Problem to work on: Set down every entry exactly as given. Pictures are to be left out.

Supplied information:
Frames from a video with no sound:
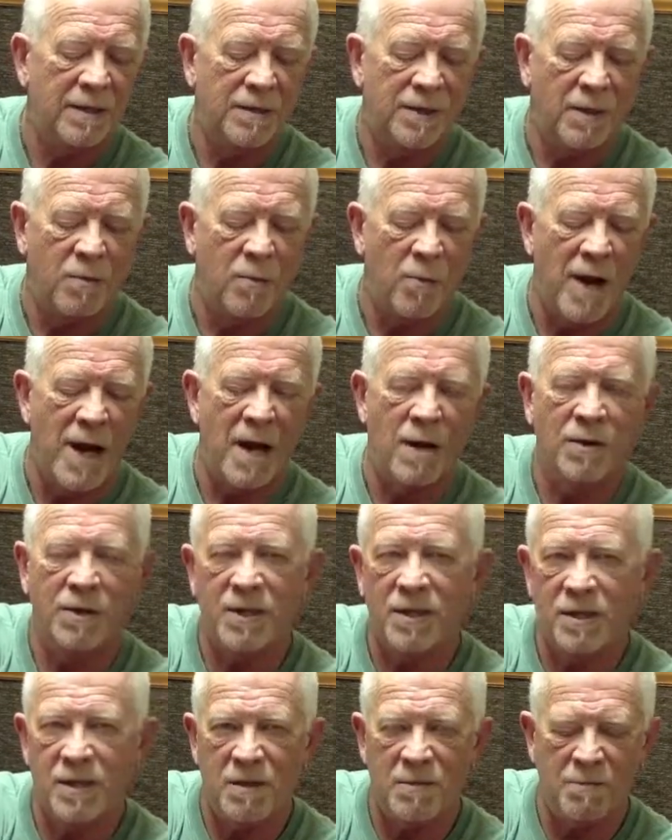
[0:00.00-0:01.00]
They're wound
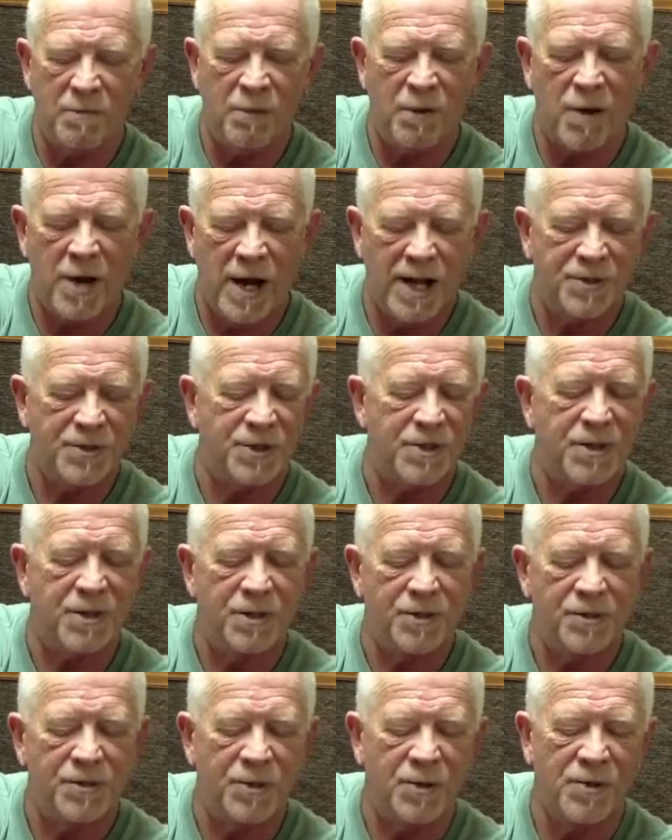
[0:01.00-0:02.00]
and compressed,
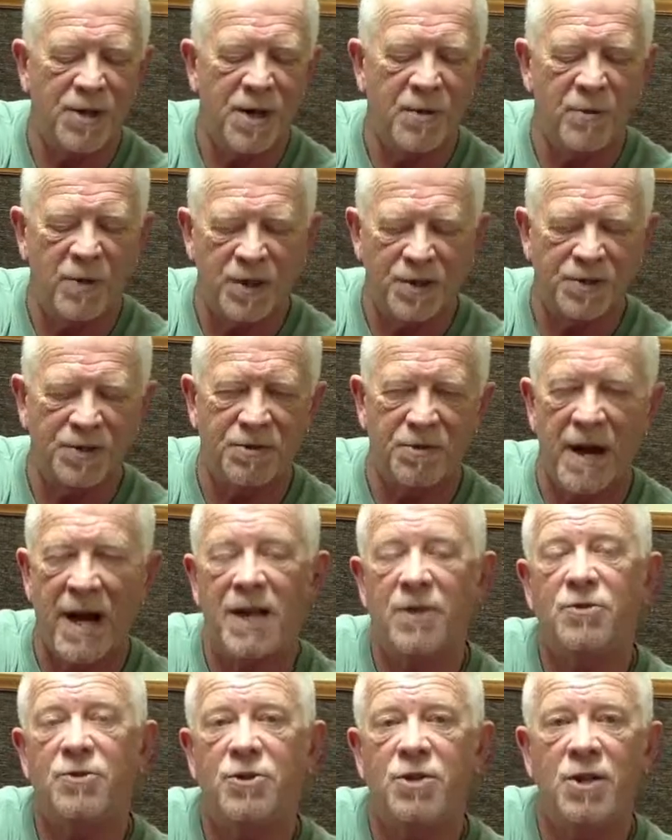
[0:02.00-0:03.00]
so they will
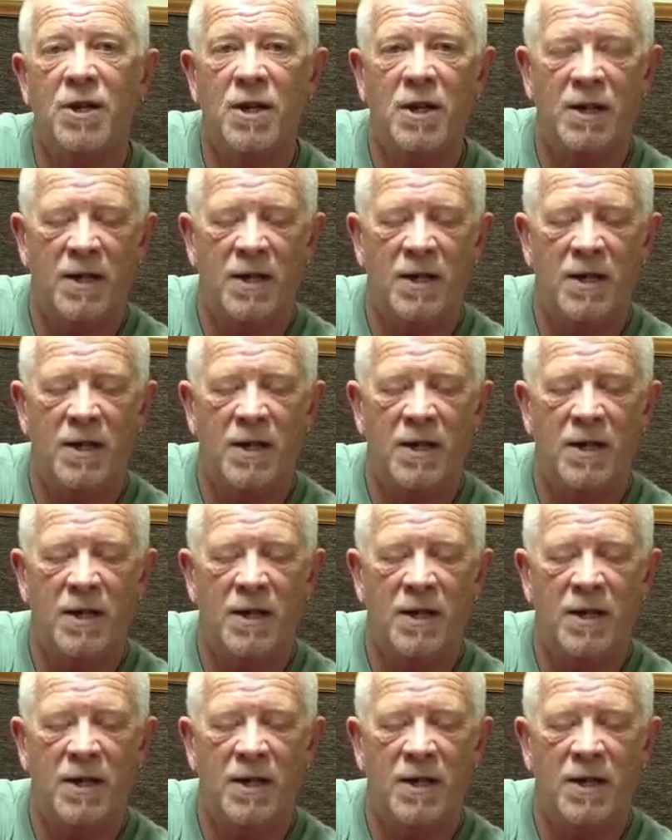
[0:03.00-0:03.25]
stretch.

Problem solution:
Frames from a video with no sound:
[0:00.00-0:01.00]
They're wound
[0:01.00-0:02.00]
and compressed,
[0:02.00-0:03.00]
so they will
[0:03.00-0:03.25]
stretch.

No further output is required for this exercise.